In California, the fight against Proposition 8 had been led by Equality California. The organization, which had been heavily criticized by many in the LGBT rights community for how it handled the No on 8 campaign, had tried to be on the offensive in Maine. They had sent 11 field staff to Maine. They had run phone banks from California that had made over 60,000 calls. “People took a day off work to make those calls,” says Geoff Kors, executive director of Equality California. “A lot of people said they had wished they had done more against Prop. 8.”
“When something bad happens, and people’s rights are taken away, that’s when a movement is galvanized,” says Rick Jacobs of the Courage Campaign. Courage Campaign set up its own phone banks in the Bay Area in people’s houses. They had four full-time staff in Maine and 11 volunteers. “We did not budget for this,” says Jacobs. “The 11 volunteers raised their own money. We raised over $60,000 from members that went directly to the campaign.”
It was looking good. For the first time, the marriage equality folks were ahead in fundraising early in the campaign. Protect Maine Equality raised $4 million, compared with $2.5 million for Stand for Marriage Maine. Equality Maine had learned from the hits the No on 8 campaign had taken in California. When the first ads about schoolchildren learning about gay marriage showed up in Maine, they were ready with a counter ad featuring Maine’s teacher of the year.
Now with Maine voters having struck down same-sex marriage, activists in California are wondering what lessons to take back home. John Bare, a San Francisco resident who is part of a donor circle that gives money to marriage equality campaigns nationwide, cautions against reading too much into the today-Maine, tomorrow-California theories.
“Maine is in no way scalable up to California,” says Bare. “Maine is French Catholic, white, middle- and upper-class.” It also has the population of the size of San Diego. When marriage equality campaigners wanted to target their message to a precise demographic they found a French Catholic grandmother and her gay son and his longtime partner. “In California we need messages for Latino immigrants and Cantonese immigrants,” says Bare. “We need more tailoring than we could afford.”
Paul Hogarth agrees. “In California there was a serious problem with outreach to communities of color. Whatever happens in Maine, we will still have that problem in California. And a lot of liberal, progressive groups are not good at reaching these communities,” he says.

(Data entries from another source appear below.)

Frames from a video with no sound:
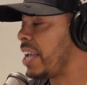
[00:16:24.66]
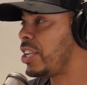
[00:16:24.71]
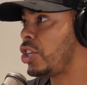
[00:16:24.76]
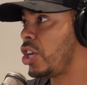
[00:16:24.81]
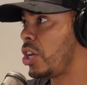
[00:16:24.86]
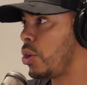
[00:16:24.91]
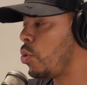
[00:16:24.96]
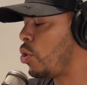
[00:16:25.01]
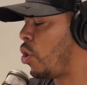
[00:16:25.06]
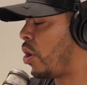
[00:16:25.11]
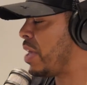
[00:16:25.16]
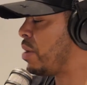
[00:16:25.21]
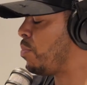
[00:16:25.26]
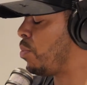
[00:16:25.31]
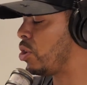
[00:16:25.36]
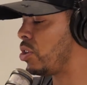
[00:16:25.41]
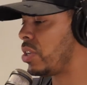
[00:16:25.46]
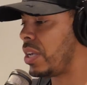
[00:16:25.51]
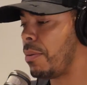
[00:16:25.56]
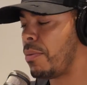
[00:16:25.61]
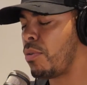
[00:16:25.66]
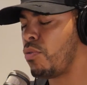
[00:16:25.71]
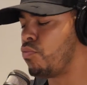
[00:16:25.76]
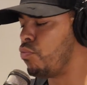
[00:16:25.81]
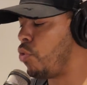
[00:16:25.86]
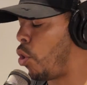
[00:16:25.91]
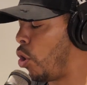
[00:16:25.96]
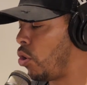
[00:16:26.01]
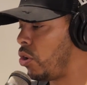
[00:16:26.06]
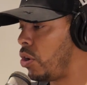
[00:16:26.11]
I shit you not. It was
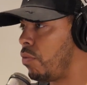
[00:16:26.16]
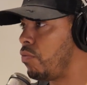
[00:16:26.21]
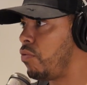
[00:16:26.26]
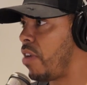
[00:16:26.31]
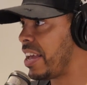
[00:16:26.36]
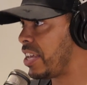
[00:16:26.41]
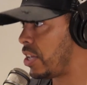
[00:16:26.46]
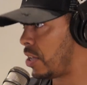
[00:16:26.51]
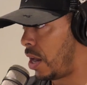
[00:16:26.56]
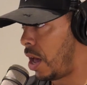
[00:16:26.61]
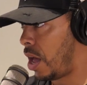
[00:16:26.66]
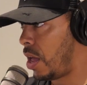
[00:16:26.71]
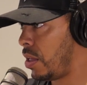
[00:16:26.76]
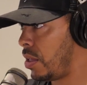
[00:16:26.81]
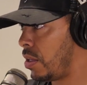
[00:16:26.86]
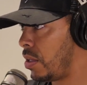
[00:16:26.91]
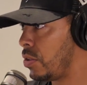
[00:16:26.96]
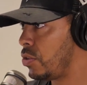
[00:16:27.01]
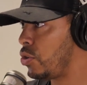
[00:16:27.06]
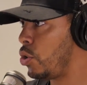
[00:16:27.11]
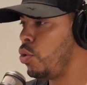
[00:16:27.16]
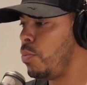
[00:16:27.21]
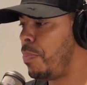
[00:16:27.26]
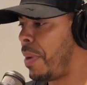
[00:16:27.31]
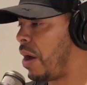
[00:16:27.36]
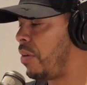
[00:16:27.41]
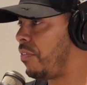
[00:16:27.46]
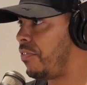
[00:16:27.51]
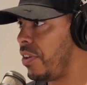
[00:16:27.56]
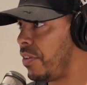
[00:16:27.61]
on the regular
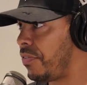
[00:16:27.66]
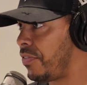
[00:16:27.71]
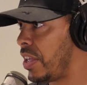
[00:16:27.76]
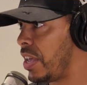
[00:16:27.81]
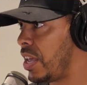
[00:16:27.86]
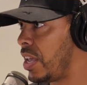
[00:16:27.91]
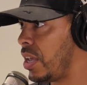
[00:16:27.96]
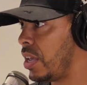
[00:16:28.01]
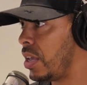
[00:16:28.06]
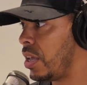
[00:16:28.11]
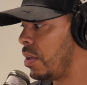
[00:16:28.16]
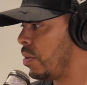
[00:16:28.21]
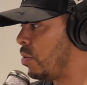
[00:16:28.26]
£2.50.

But he is optimistic that some good will come out of Maine. “The campaign learned how to listen to the grass roots. It reached out to people outside the gay havens. They did not let the opposition own the religion issue. Or the children issue.”
He says, unlike in California in 2008, he at least feels he did everything he could to save same-sex marriage in Maine.
Bare worries that the loss in Maine, coupled with the recent resignation of the chairs of the National Equality March, will be a double blow for the movement. “I think the energy might go out of many who want to go to the ballot in 2010,” says Bare.
The Courage Campaign is still studying the results of a massive survey of the state’s voters to see if it makes sense to launch a push for marriage equality in 2010, says Jacobs.
But Kors of Equality California says despite putting the best face on it, “losing is always devastating. Never before has a majority voted on a minority’s right. It’s time for that to end.”